Abstract
It is hard to densely track a nonrigid object in long term, which is a fundamental research issue in the computer vision community. This task often relies on estimating pairwise correspondences between images over time where the error is accumulated and leads to a drift. In this paper, we introduce a novel optimisation framework with an Anchor Patch constraint. It is supposed to significantly reduce overall errors given long sequences containing nonrigidly deformable objects. Our framework can be applied to any dense tracking algorithm, e.g. optical flow. We demonstrate the success of our approach by showing significant error reduction on 6 popular optical flow algorithms applied to a range of realworld nonrigid benchmarks. We also provide quantitative analysis of our approach given synthetic occlusions and image noise.
Introduction
Tracking a set of landmark points through multiple images is a fundamental research issue in computer vision. We define tracking in this work as the estimation of corresponding sets of vertices, pixels or landmark points between a reference frame and any other frame in the same image sequence. In the last two decades, optical flow has become a popular approach for tracking through image sequences [4, 29] in fields [12, 32]. Compared with feature matching methods e.g. [22], optical flow provides subpixel accuracy and dense correspondence between a pair of images. In this work, we focus in particular on improving tracking in image sequences using optical flow, and our contribution applies to this class of algorithm.
One of the main drawbacks of optical flow is drift [6, 16]. Errors accumulated between frames over time result in movement away from the correct tracking trajectory. Between single image pairs, this problem may not be noticeable. However, accumulation when tracking across long sequences can be particularly problematic. Several authors have previously attempted to reduce optical flow drift in tracking. DeCarlo et al. [7] introduce contour information on a human face to improve tracking stability, while Borshukov et al. [4] employ manual correction. More recently, Bradley et al. [5] proposed an optimisation method constrained by additional tracking information from multiview video sequences. Beeler et al. [2] then introduced the concept of anchor frames for human face tracking. In this approach, the sequence is decomposed into several clips based on anchor images which are visually similar to a reference frame. Their optimisation method shortens the tracking distance from reference frames to the target frame to help alleviate errors. However, their approach is domain specific (faces), and assumes that the entire face will return to a neutral expression (the anchor) several times throughout the sequence. In general, it is difficult to label anchor frames on general object sequences with large displacement motion e.g. waving cloth, as there is usually significant deformation between the reference frame and the other frames. In addition, repeated patterns are typically not global as observed in a face (return to a neutral expression). Rather, they occur in smaller local regions at intermittent intervals.
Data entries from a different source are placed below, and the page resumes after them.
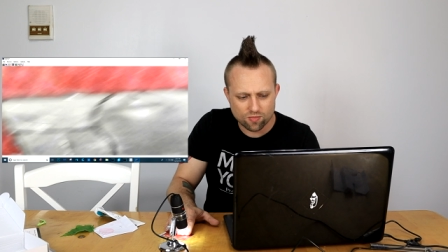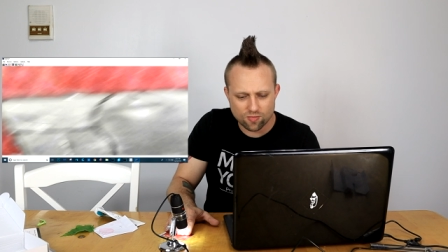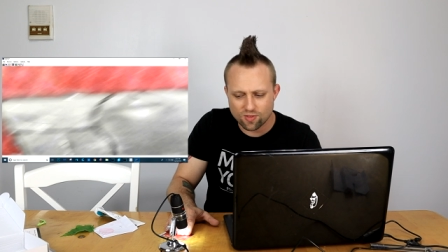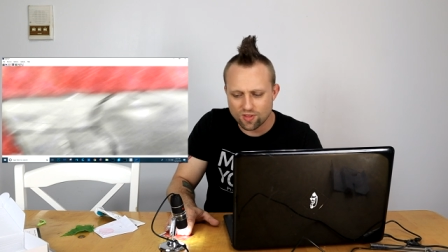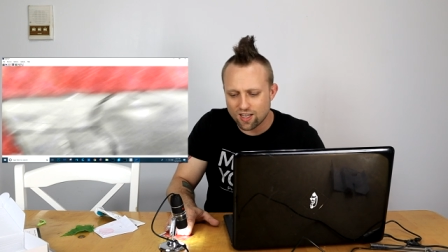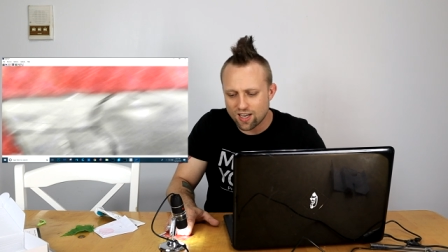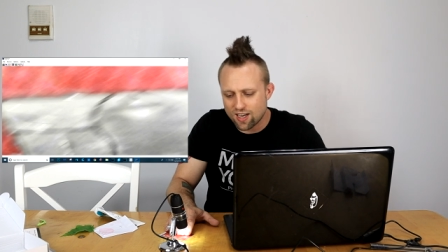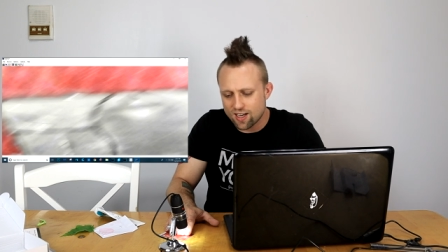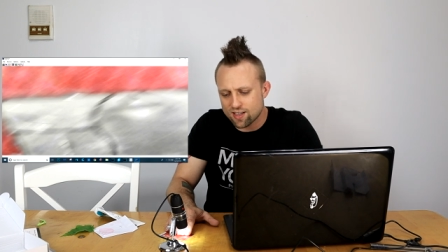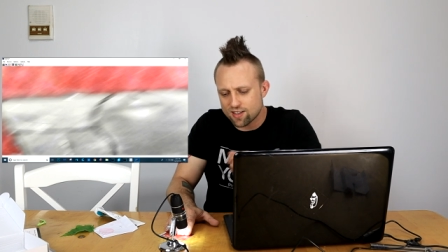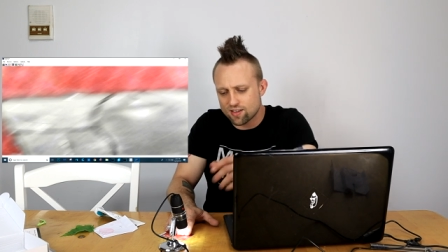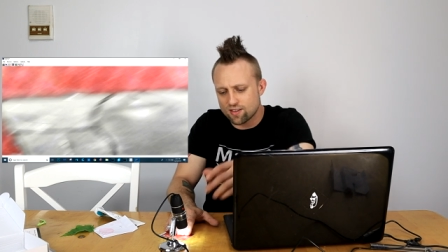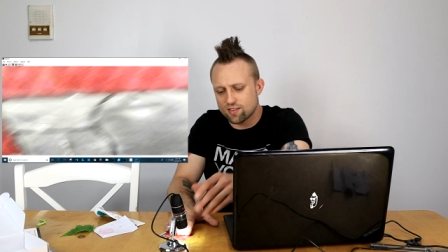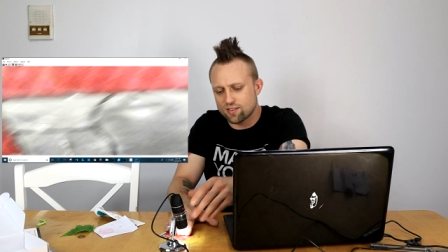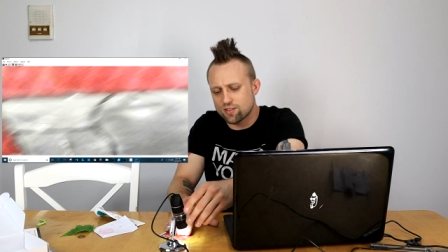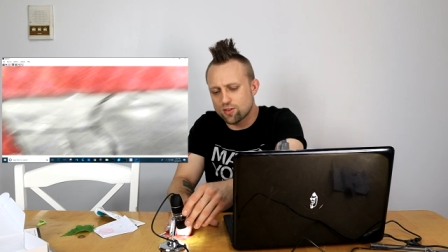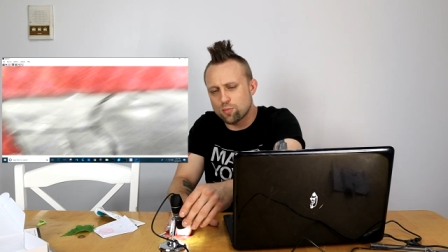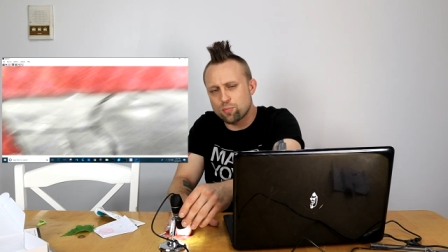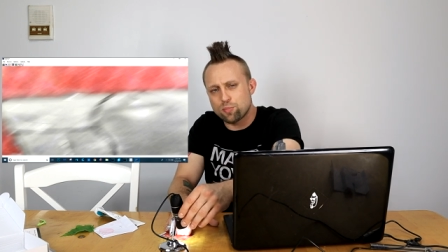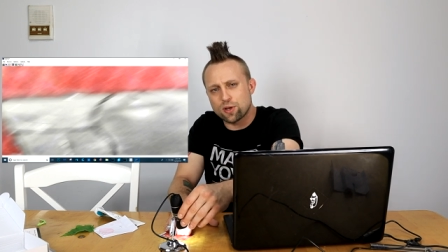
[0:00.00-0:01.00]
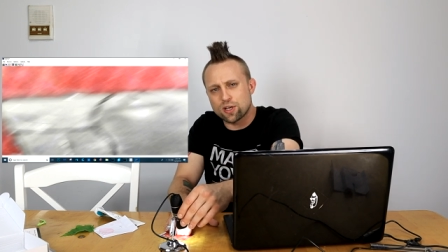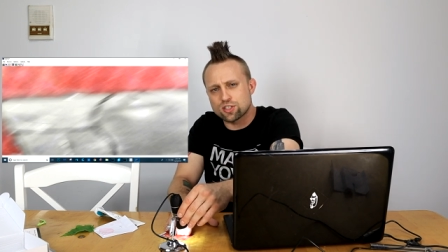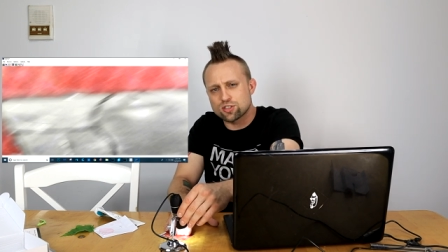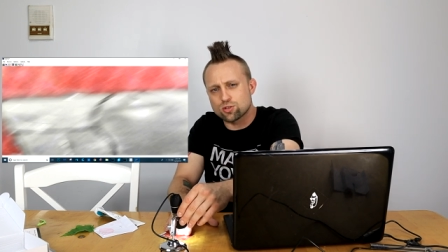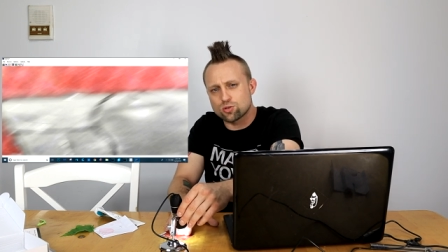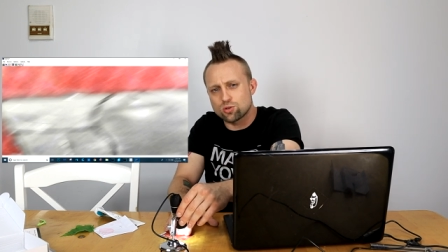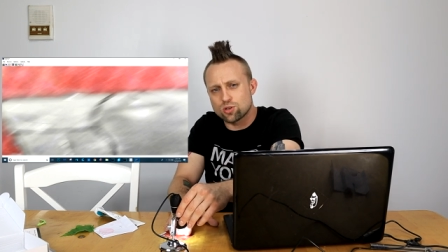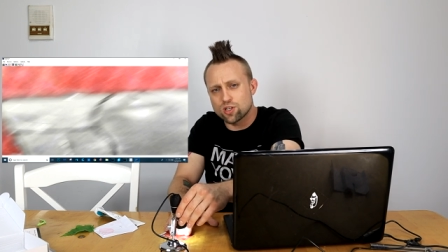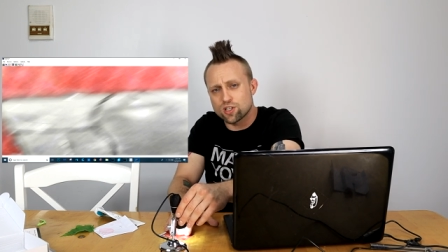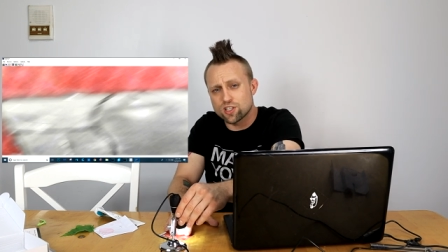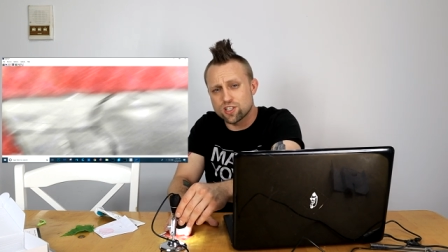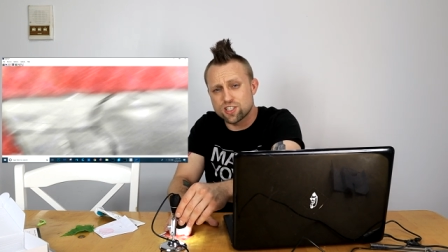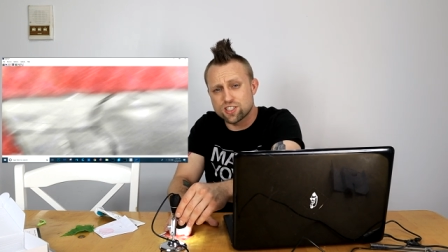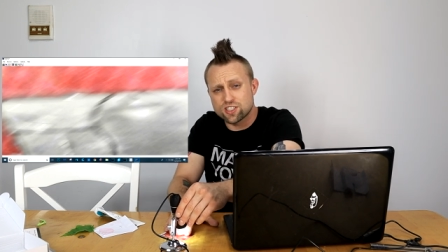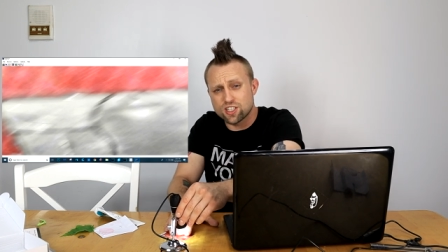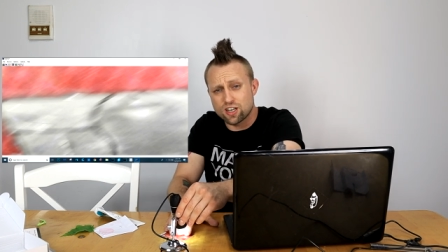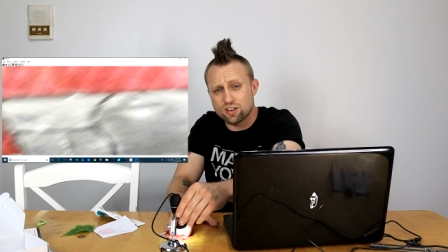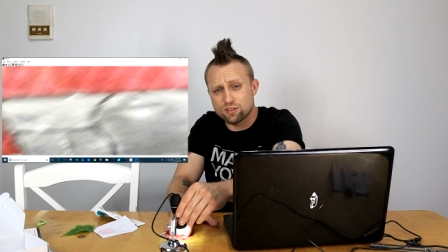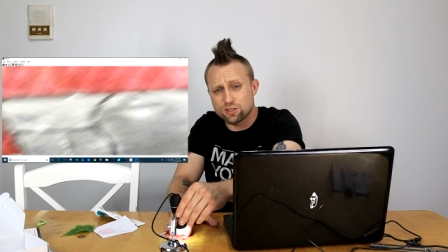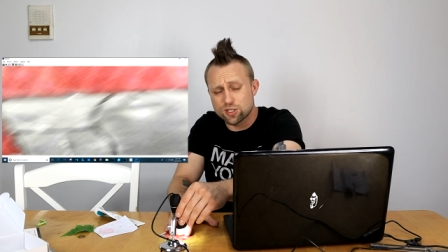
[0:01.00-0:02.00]
Not the best quality.
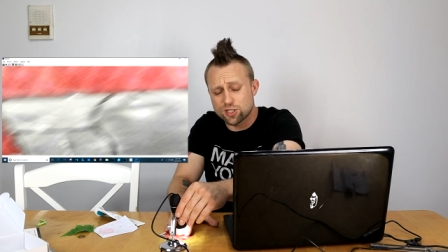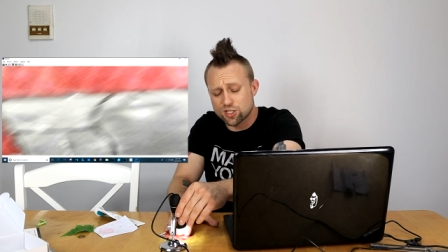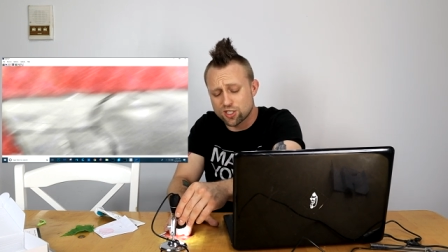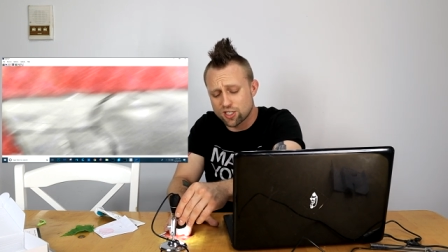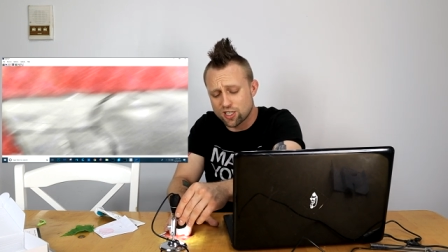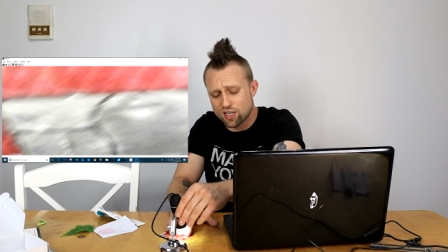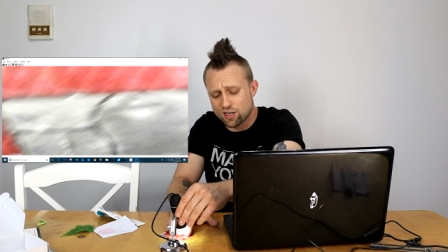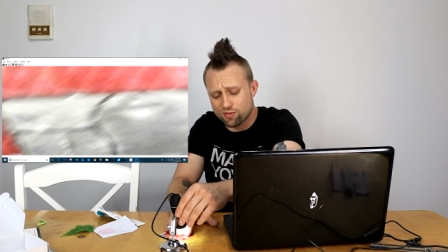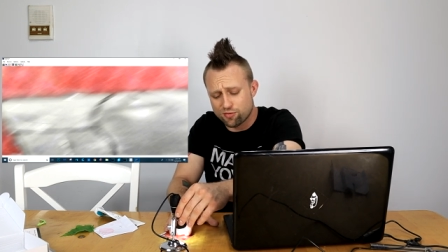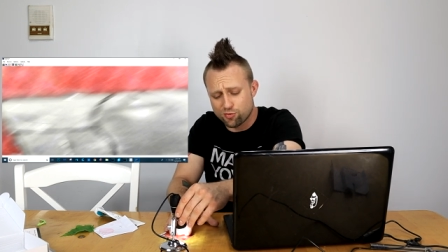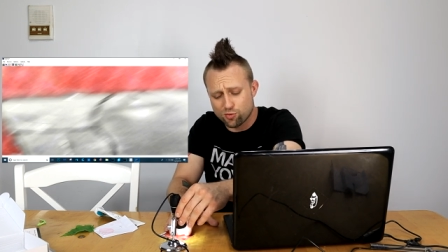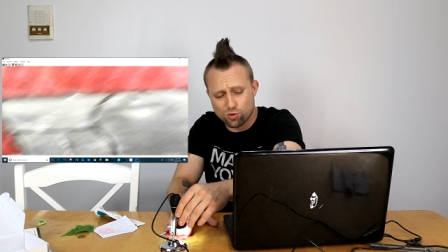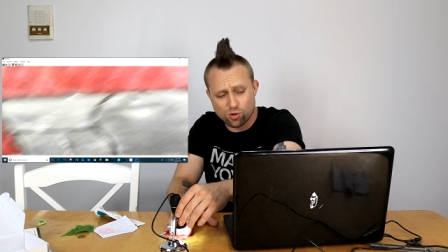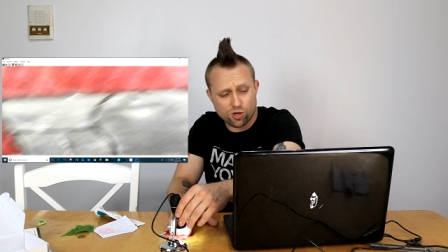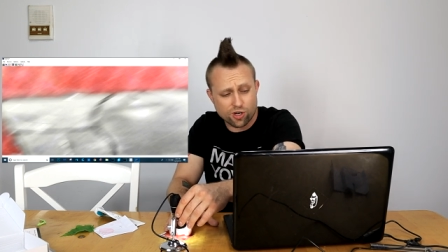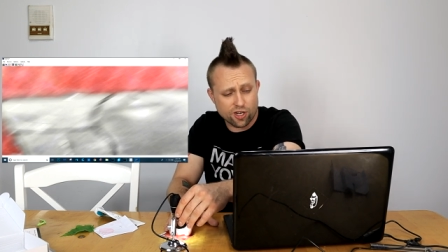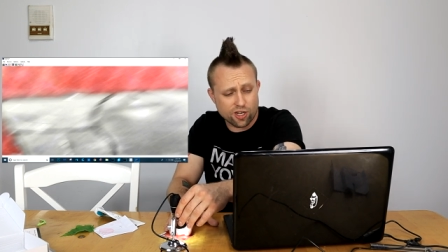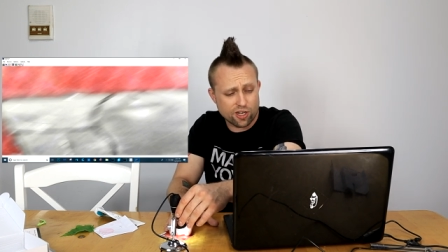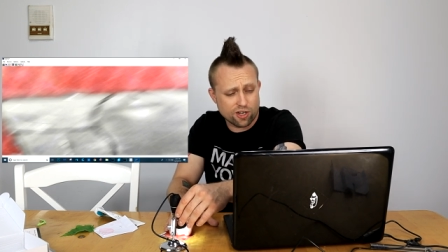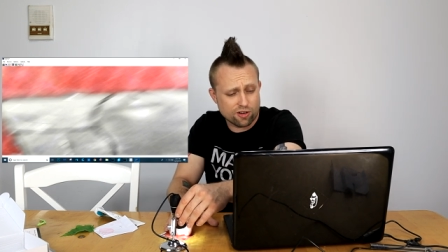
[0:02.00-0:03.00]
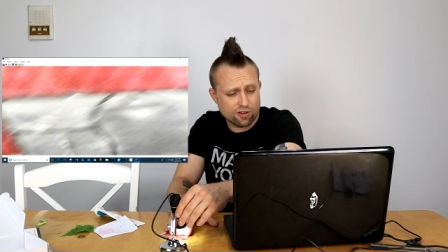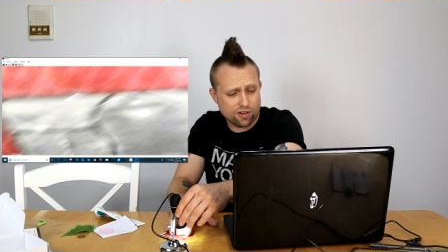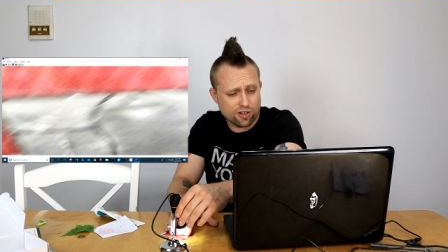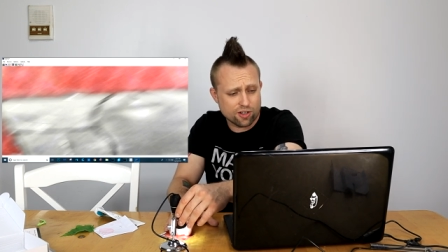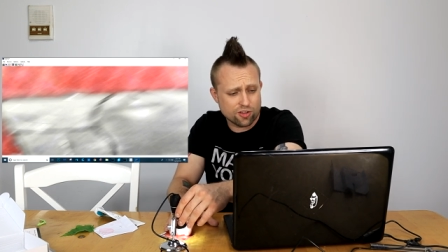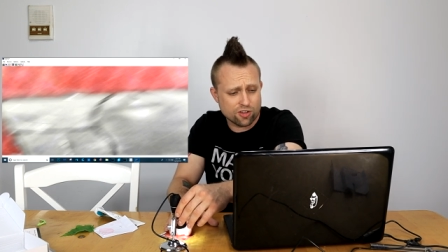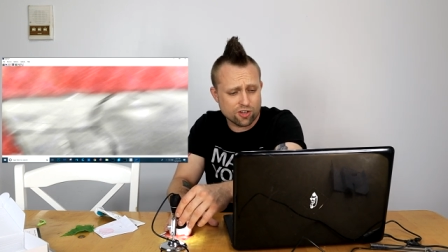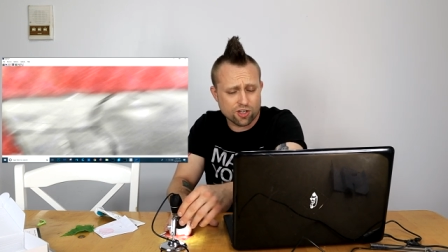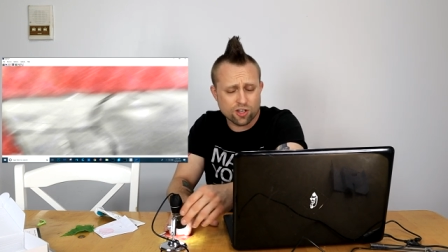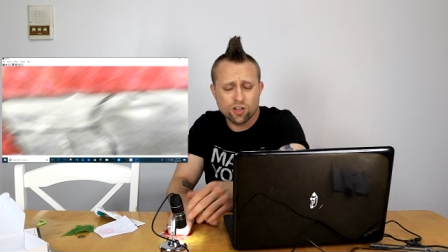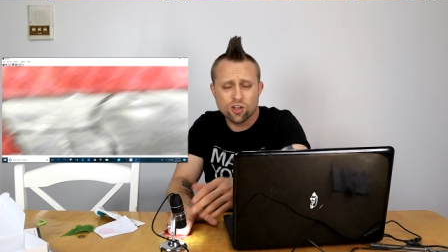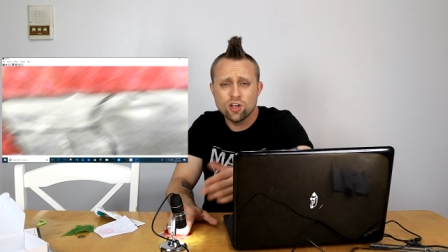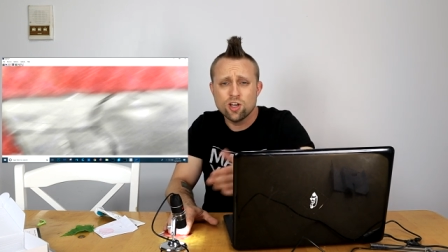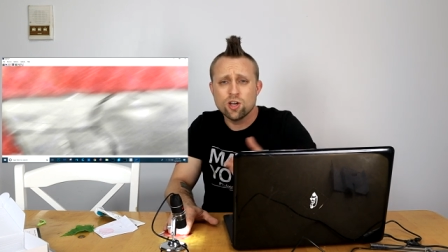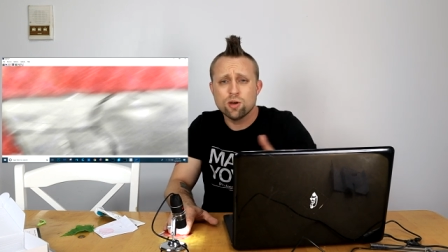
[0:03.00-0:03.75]
It's obviously not 4K or anything.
In this work, we focus on tracking long video sequences using optical flow algorithms, and specifically concentrate on reducing drift (See Figure 1). The general strategy of our approach is to shorten tracking distances for local regions throughout a long sequence. Our proposed framework combines long term feature matching with optical flow estimation. It may be applied to the tracking of general objects with large displacement motion, and results in a significant reduction in drift. We first detect Anchor Frames for a sequence (Section 4). This provides an initial set of start points for tracking the sequence. Our main contribution is extending this approach by proposing the concept of Anchor Patches (Section 5). These are corresponding points and patches throughout the sequence which are propagated directly from the reference frame. Our framework substantially reduces overall drift on a tracked image sequence, and may be applied to any optical flow algorithm in a straightforward manner. In our evaluation, we apply the proposed optimisation framework on 6 popular optical flow estimation algorithms to illustrate it’s applicability. We provide analysis of our method using 6 synthetic benchmark sequences (Section 7) generated using a method similar to [10], three of which are degraded by adding occlusion, gaussian noise and salt&pepper noise. In addition, we show its applicability on a popular publicly available real world facial sequence with manually annotated ground truth. We show that our proposed optimisation framework significantly improves tracking accuracy and reduces overall drift when compared against the baseline optical flow approaches alone.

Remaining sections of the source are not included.